As to Australia’s shared parenting experience anecdotes are not evidence of a rule, nor must they trump human rights. Far from the 2006 reforms being a failure misleadingly reported by the Norgrove review the Australian Institute of Family Studies evaluation concluded that "The philosophy of equal shared parental responsibility is overwhelmingly supported by parents, legal system professionals and service professionals." Litigation rates have fallen and the Equal Parental Responsibility presumption is beneficial and working well for children, including children under 3, according to parents. (Kaspiew, et al 2009) Opinion polls in Australia have confirmed those assessments.

The attached parliamentary speeches by your Australian conservative party counterparts confirm their continuing support for the 2006 legislation that they introduced. In sum, what we saw in Australia was not the failure of shared parenting but the latest round in an ideological struggle orchestrated by anti-shared parenting forces in the Gillard led Labor government that is analogous to a painful and unnecessary courtroom squabble between former spouses. Children’s rights to their mothers and fathers must transcend party politics.

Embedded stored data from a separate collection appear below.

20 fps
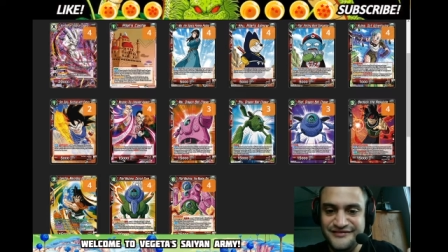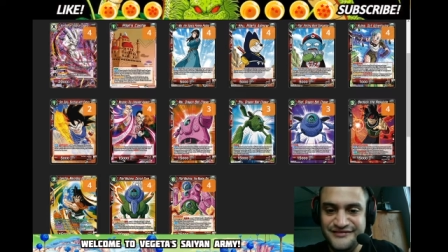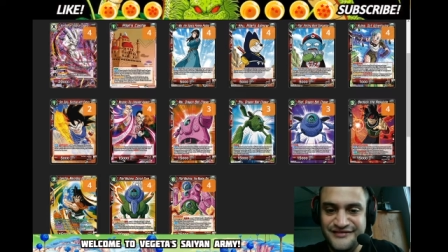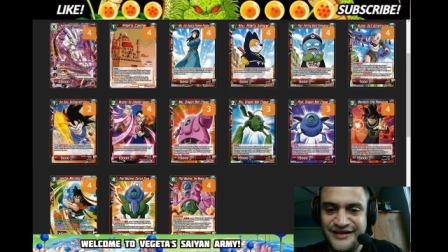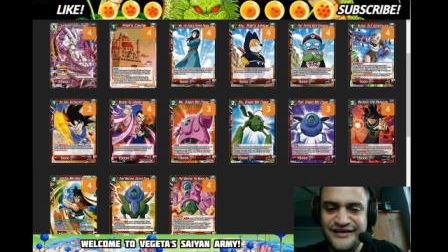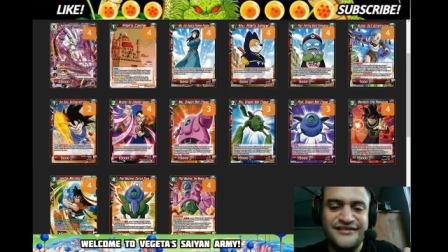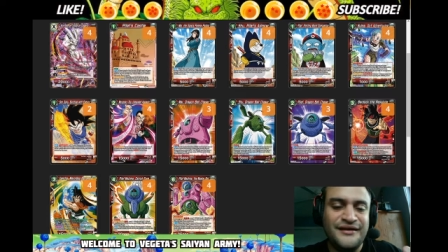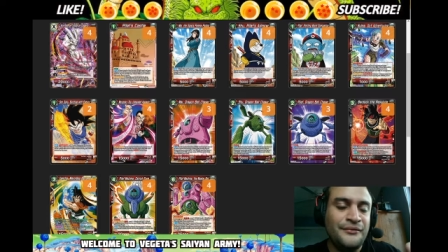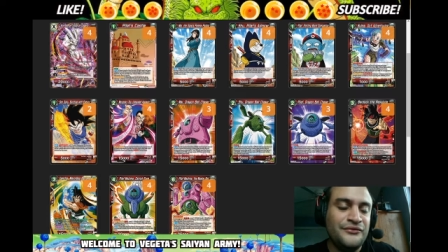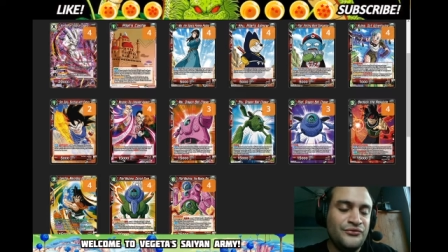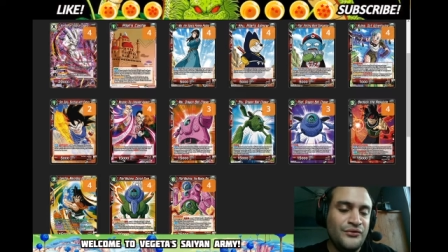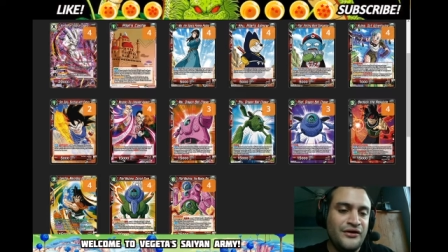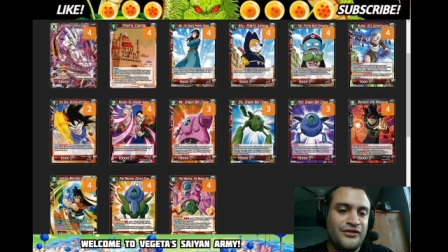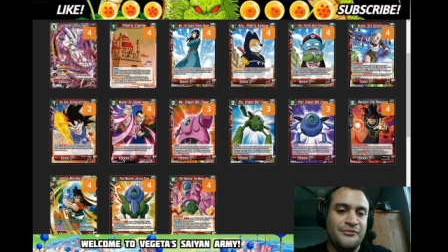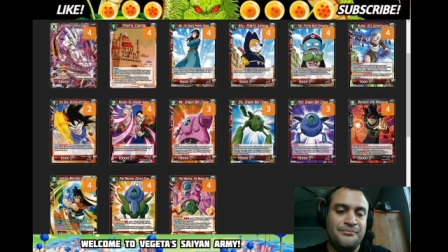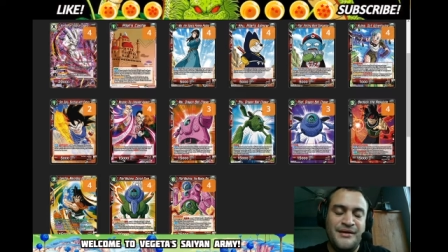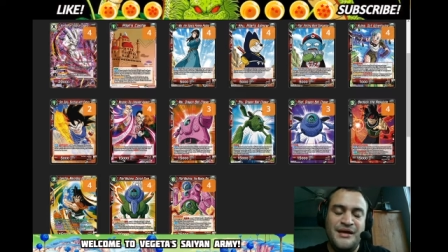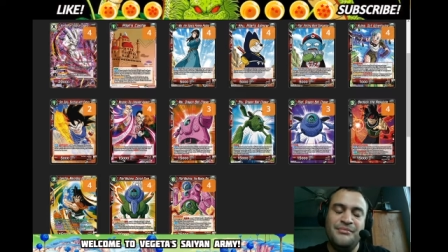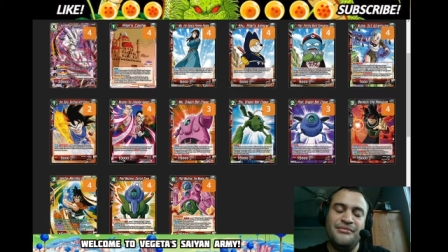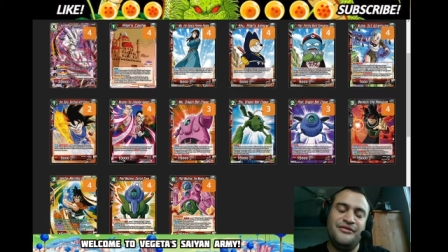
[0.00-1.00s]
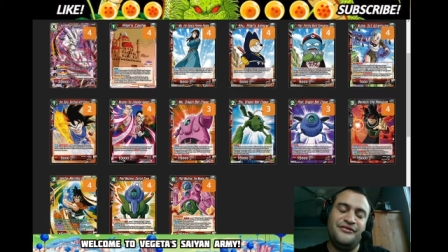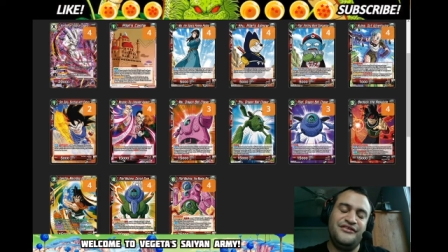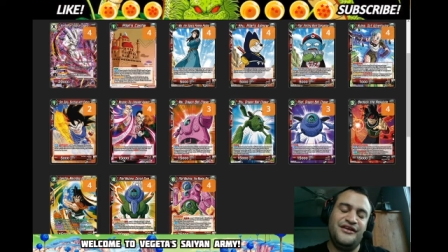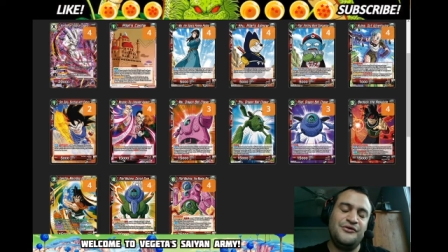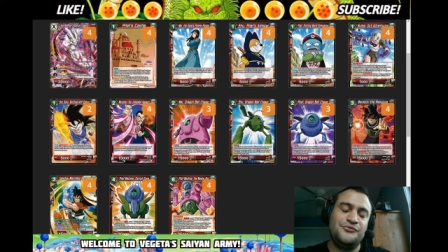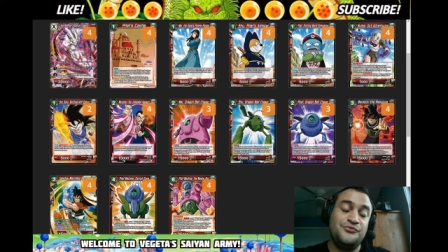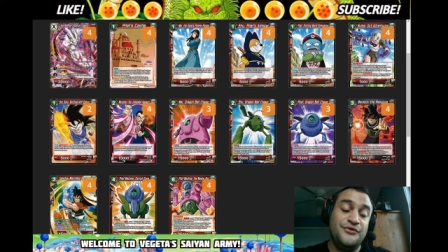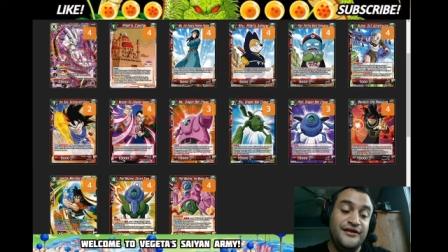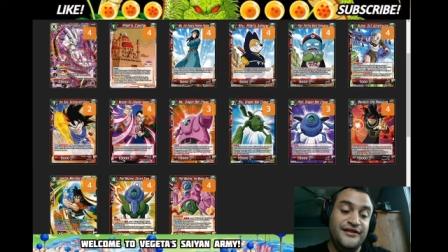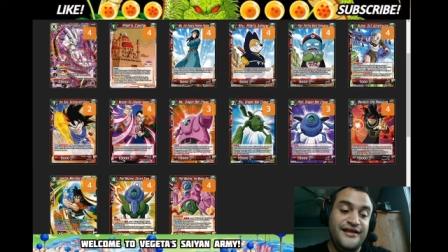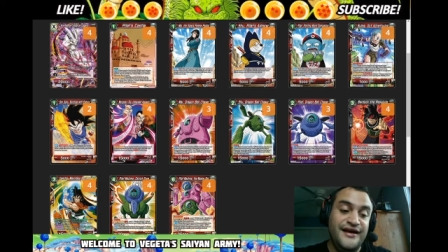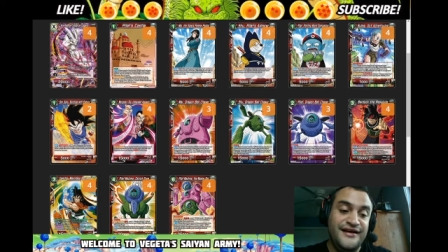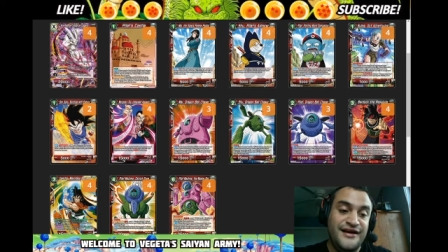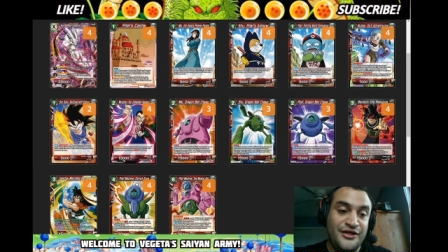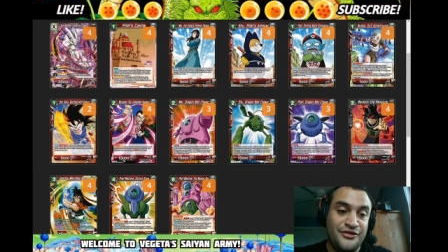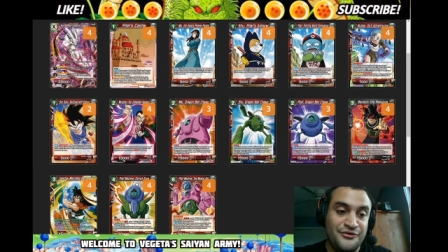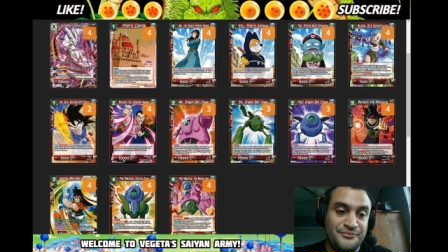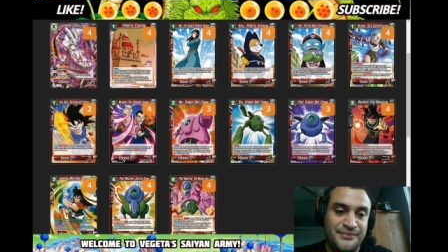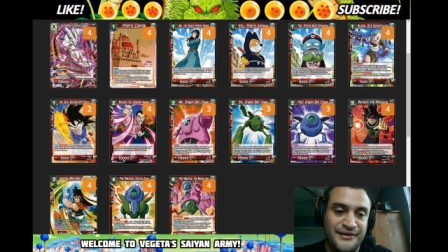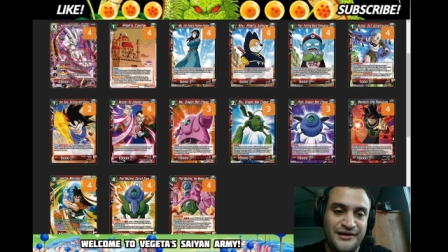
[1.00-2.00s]
because I was one of the people that was like, really,
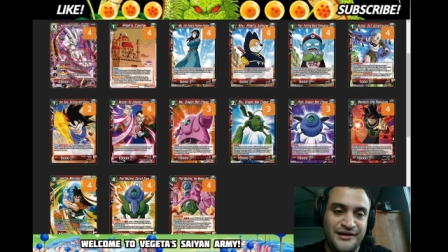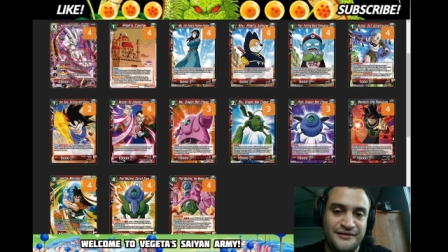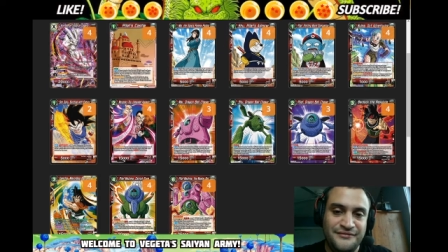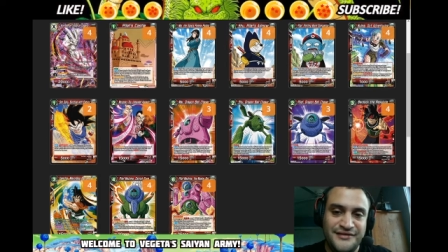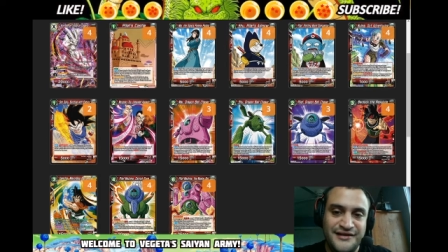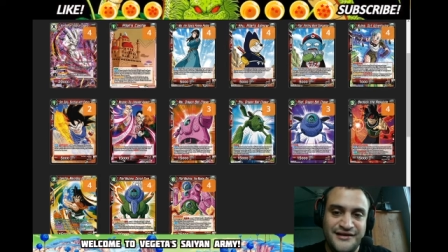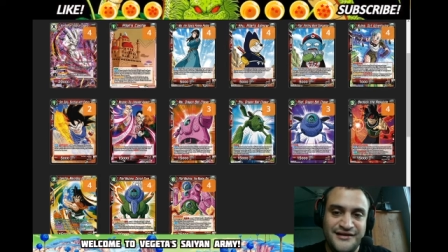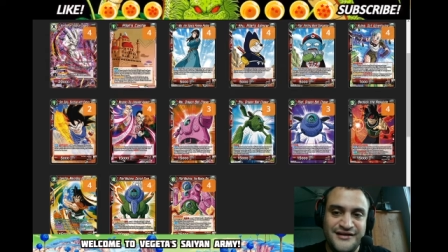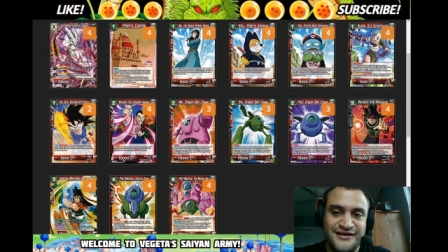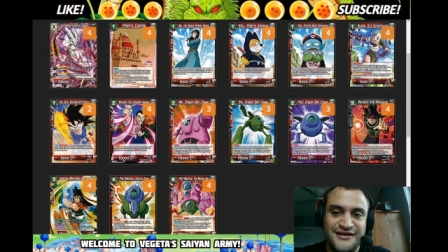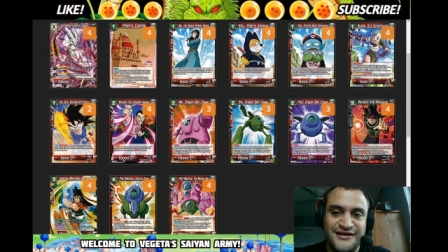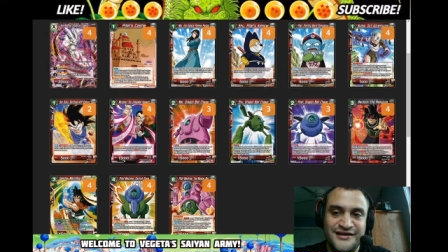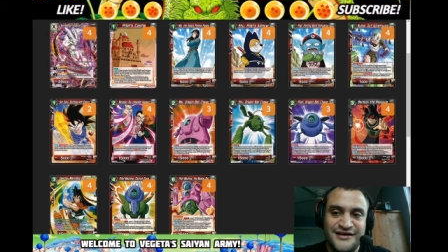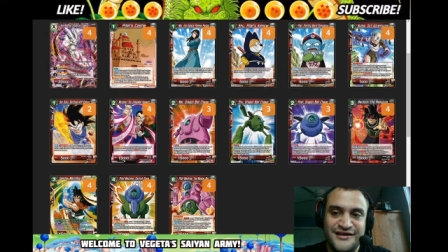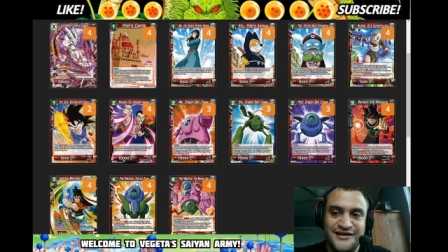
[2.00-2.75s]
another Pilaf leader?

In the light of your well known support of genuine shared parenting we respectfully request that you move the below highlighted revisions to the UK government‘s timid proposal. “As Emery (2007) points out, a legal presumption does not abandon children’s best interests, but provides a clear, evidence-based definition of children’s needs in the divorce transition.” (Kruk 2012)

Proposed Framework

(2A) A court, in the circumstances mentioned in subsection(4)(a) or (7), is as respects each parent within subsection (6)(a) to presume, unless the contrary is shown, that substantial, meaningful involvement of that parent in the life of the child concerned will further the child's welfare.

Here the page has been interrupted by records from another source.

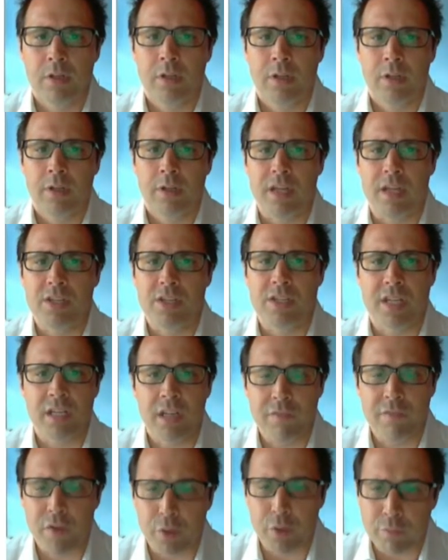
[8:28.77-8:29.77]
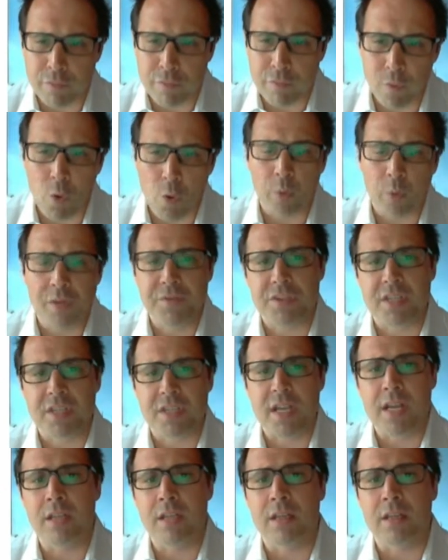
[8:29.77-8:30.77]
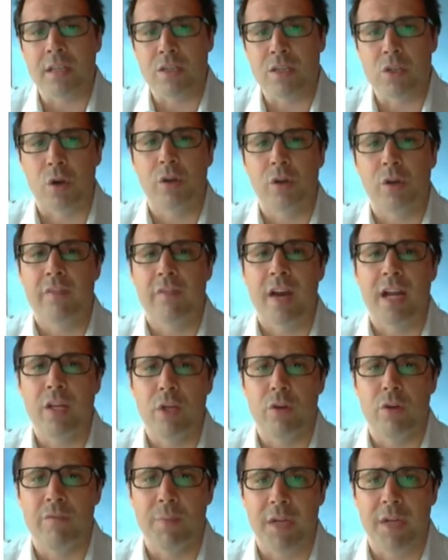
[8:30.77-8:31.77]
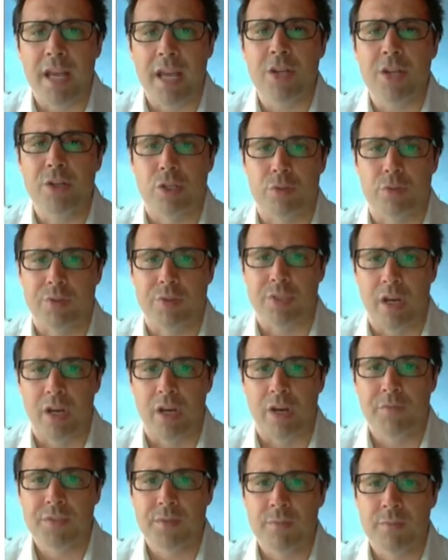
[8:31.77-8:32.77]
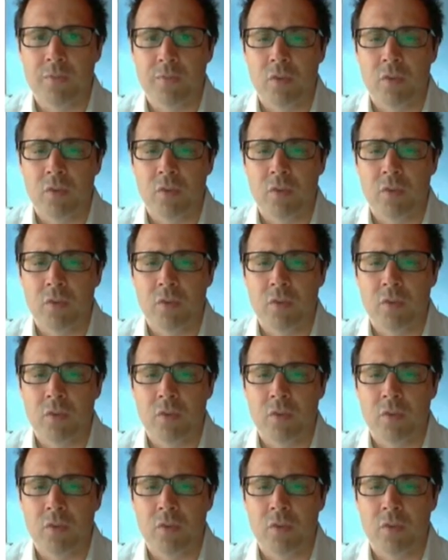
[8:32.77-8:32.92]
The significant fall we've seen in the dollar value of Malaysia's reserves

The term, substantial, meaningful involvement in this part denotes a parenting arrangement in which both parents not only have equal rights and responsibilities for their children's welfare and upbringing, but also have an active role to play in the everyday routines of their children's care and development. Each remain as salient attachment figures in their children’s lives, the child spending substantial but not necessarily equal time with each parent.

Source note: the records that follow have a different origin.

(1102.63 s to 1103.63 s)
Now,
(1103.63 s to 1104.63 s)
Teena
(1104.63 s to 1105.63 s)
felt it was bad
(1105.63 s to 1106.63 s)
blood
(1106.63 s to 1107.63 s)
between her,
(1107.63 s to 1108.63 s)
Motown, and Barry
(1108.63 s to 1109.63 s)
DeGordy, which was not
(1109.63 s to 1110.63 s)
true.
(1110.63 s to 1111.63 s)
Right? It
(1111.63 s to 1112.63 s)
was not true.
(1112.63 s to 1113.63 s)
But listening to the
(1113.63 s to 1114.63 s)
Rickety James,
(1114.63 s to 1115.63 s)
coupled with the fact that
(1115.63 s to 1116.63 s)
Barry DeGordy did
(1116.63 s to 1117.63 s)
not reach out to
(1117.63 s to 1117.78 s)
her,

Substantial meaningful involvement gives emphasis to maintaining or maximizing the child's emotional psychological and physical well-being as much as possible. The term substantial, meaningful involvement encompasses shared day-to-day care of children and equal authority regarding the children’s education, medical care, and religious upbringing.

For the purposes of subsection (2A), a child will be taken to spend substantial time with a parent only if:

a) The time the child spends with the parent includes both (i) Days and nights that fall on weekends and holidays; and (ii) Days and nights that do not fall on weekends or holidays; and

(b) The time the child spends with the parent allows the parent to be involved in:

(i) The child's daily and nightly routine; and

(ii) Occasions and events that are of particular significance to the child; and

(c) The time the child spends with the parent allows the child to be involved in occasions and events that are of special significance to the parent.

As a highly regarded family values parliamentarian your endorsement of the submitted amendments would be most persuasive and I have included recently published research recommending public policy in favour of shared residential parenting for your consideration. To paraphrase Professor Linda Nielsen (2013) ‘Misconceptions that are not grounded on a broad spectrum of up to date, methodologically sound and statistically important empirical data have an impact on custody decisions and custody laws. By empirical data I mean research studies where quantitative data has been statistically analyzed and published in peer reviewed academic journals – in contrast to articles where opinions or theories are being presented, often without benefit of peer review.’ In that spirit the attached studies present current research refuting erroneous common beliefs related to shared residential parenting.

Yours sincerely,

David Mortimer

Sent on behalf of Joint Parenting Association.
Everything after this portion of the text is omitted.